LISTED RECORDS Block Start

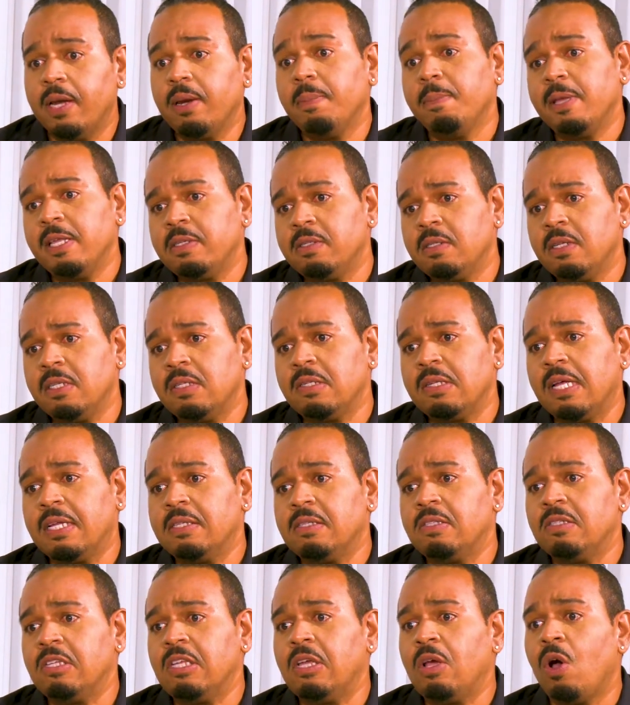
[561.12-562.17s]
the business
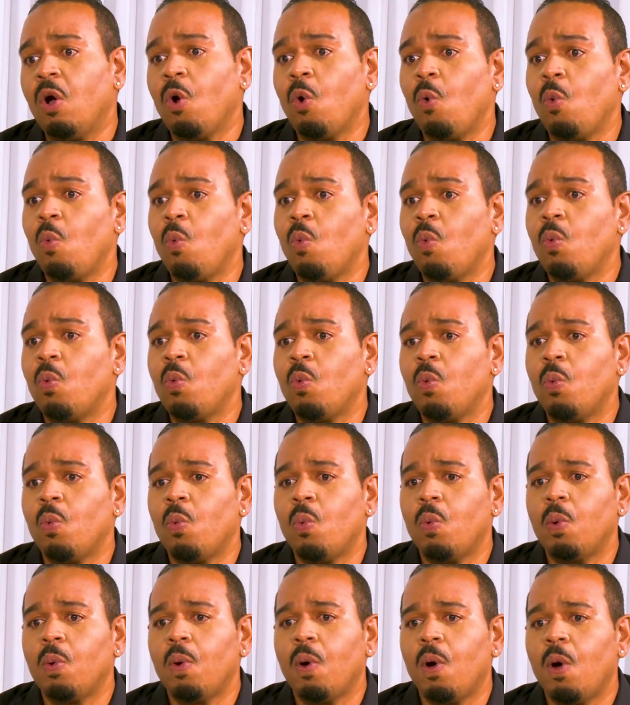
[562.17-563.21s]
and see
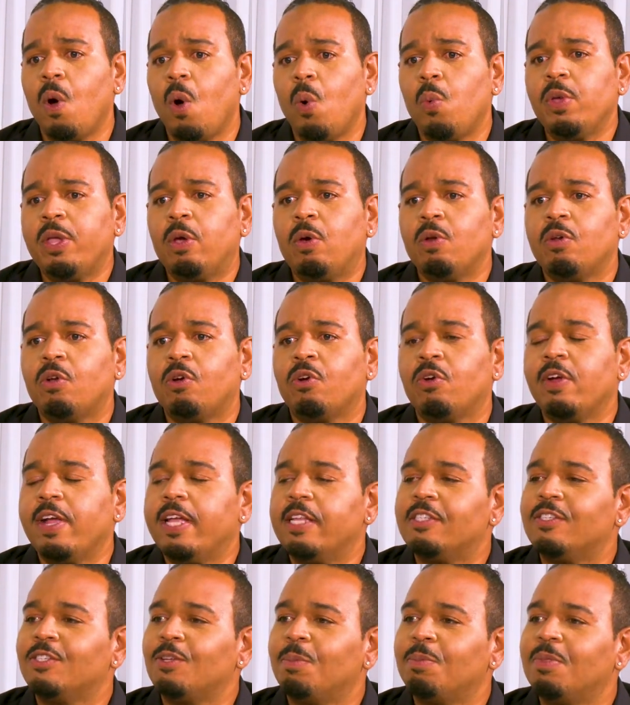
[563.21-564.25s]
how we could
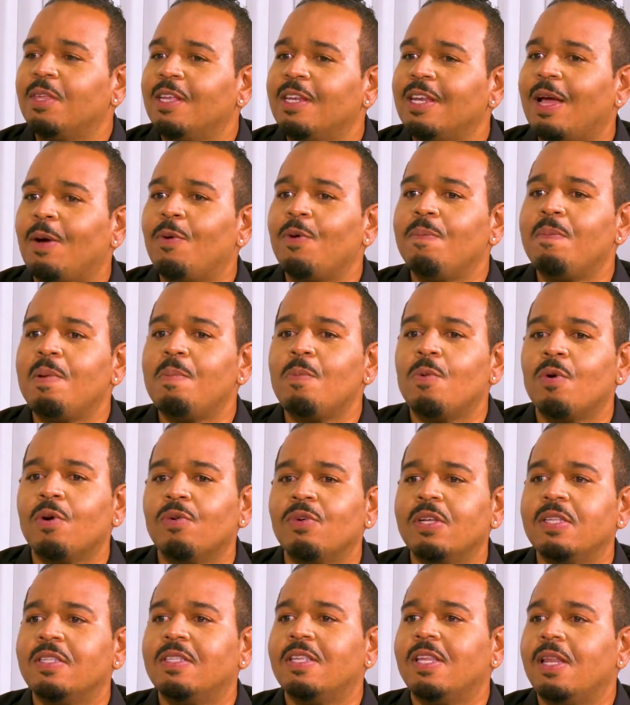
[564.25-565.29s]
create something that would be more
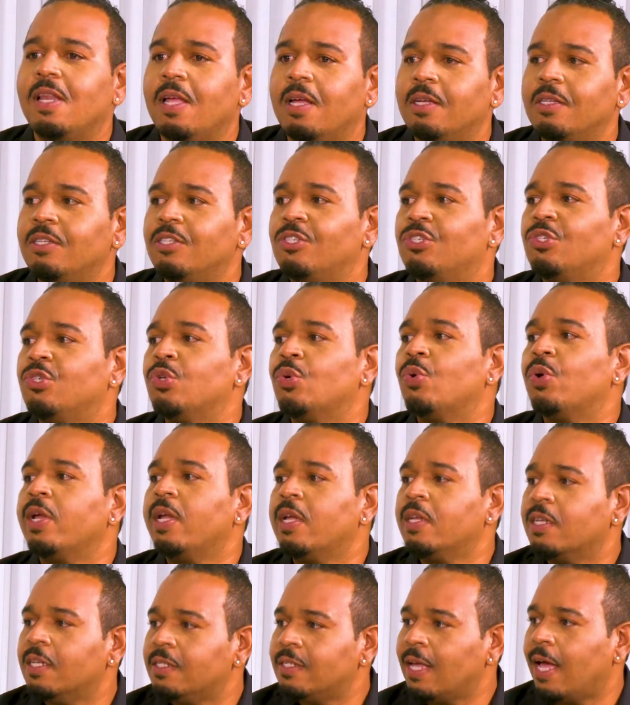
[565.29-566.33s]
resilient
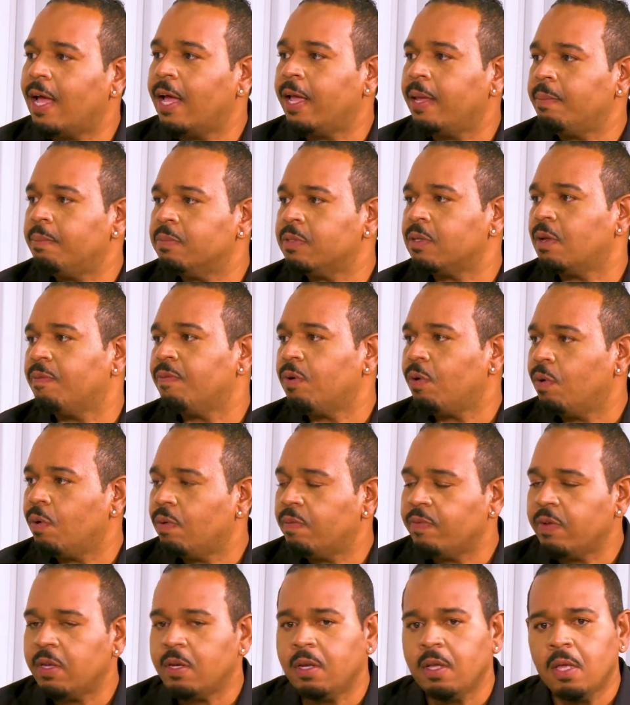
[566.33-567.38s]
during the times of
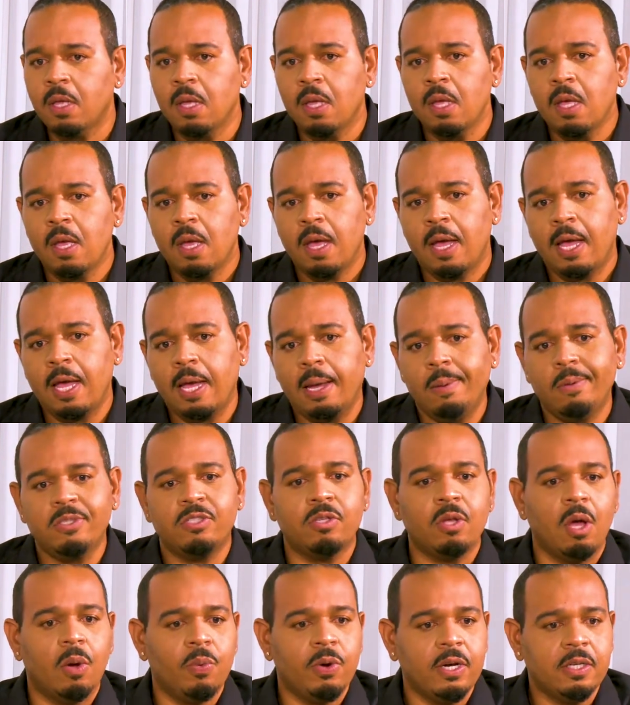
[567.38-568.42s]
COVID. We
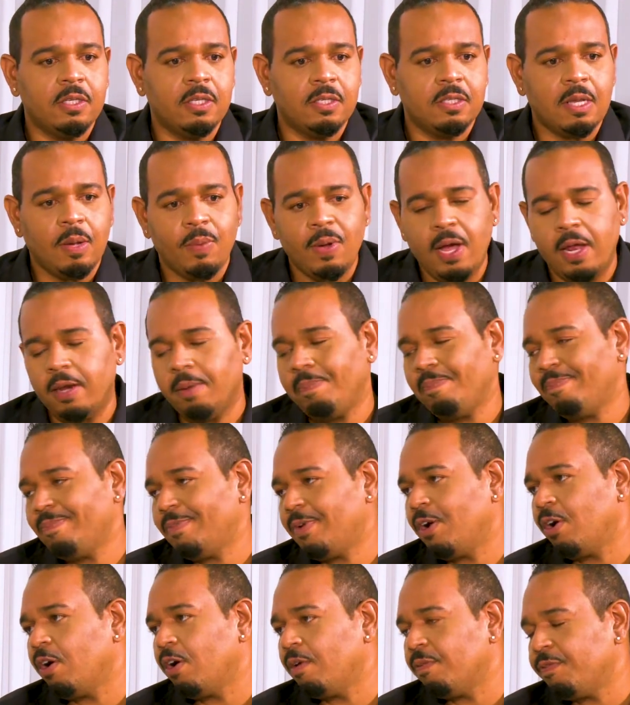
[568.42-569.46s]
saw where it is that we had
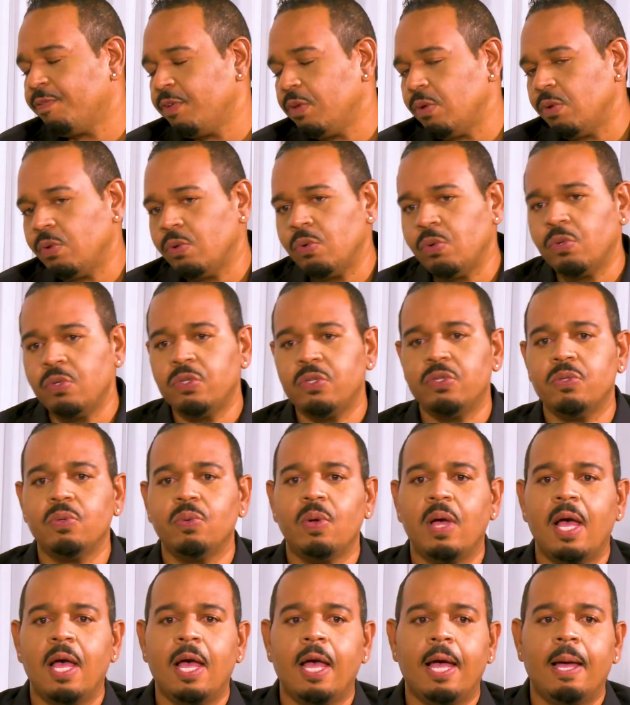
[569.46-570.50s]
curfews,
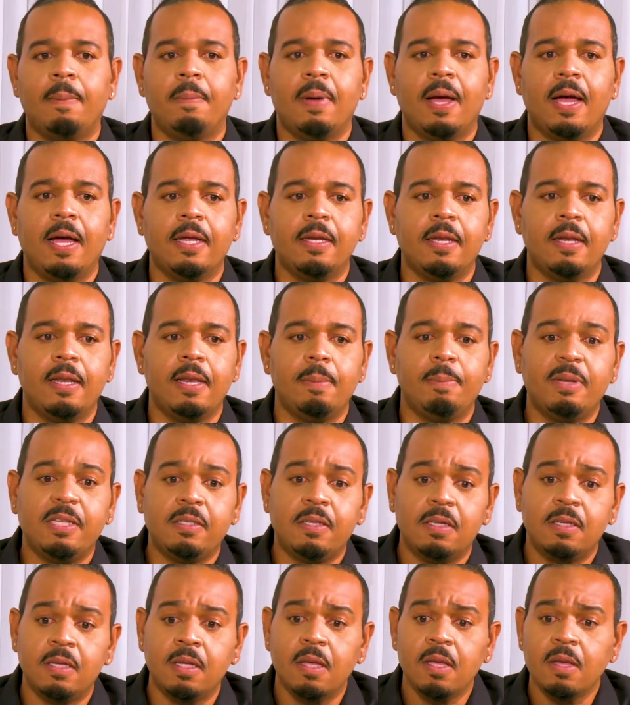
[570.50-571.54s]
had
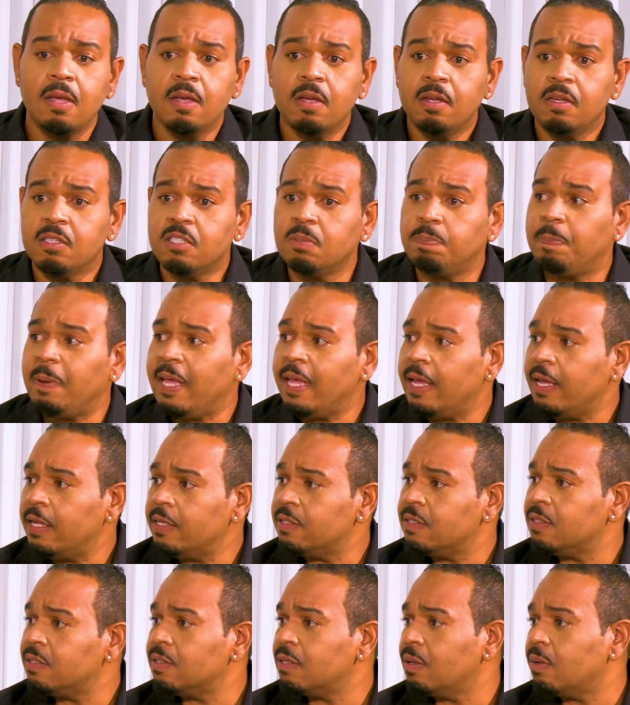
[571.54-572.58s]
limited
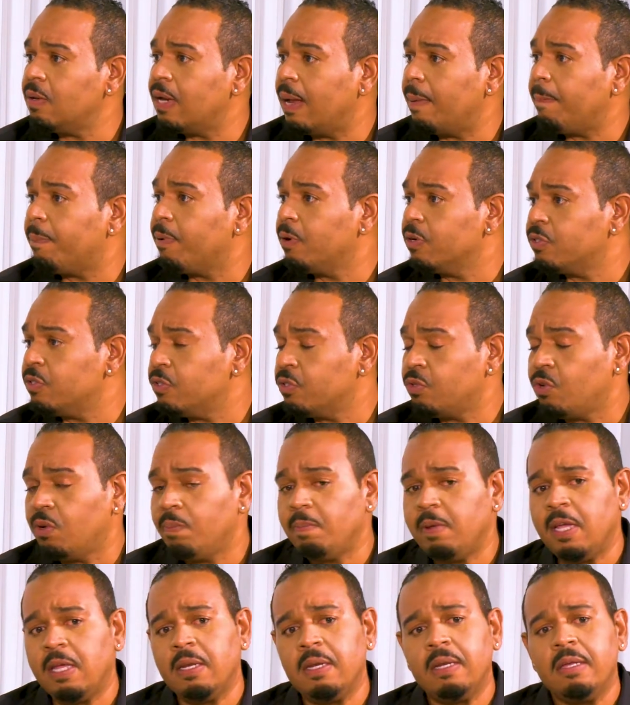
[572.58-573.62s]
space that persons
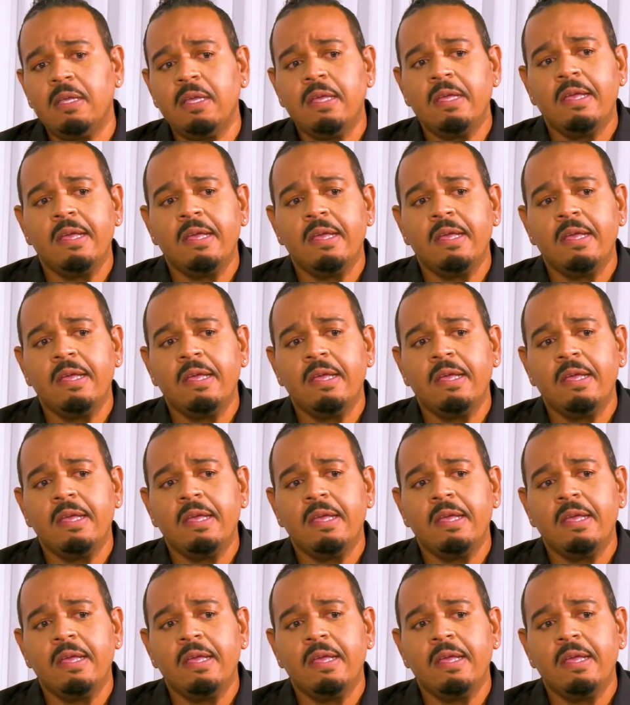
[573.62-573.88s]
could be in,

LISTED RECORDS Block End

Give back each of the records above word for word, apart from the pictures.

[561.12-562.17s]
the business
[562.17-563.21s]
and see
[563.21-564.25s]
how we could
[564.25-565.29s]
create something that would be more
[565.29-566.33s]
resilient
[566.33-567.38s]
during the times of
[567.38-568.42s]
COVID. We
[568.42-569.46s]
saw where it is that we had
[569.46-570.50s]
curfews,
[570.50-571.54s]
had
[571.54-572.58s]
limited
[572.58-573.62s]
space that persons
[573.62-573.88s]
could be in,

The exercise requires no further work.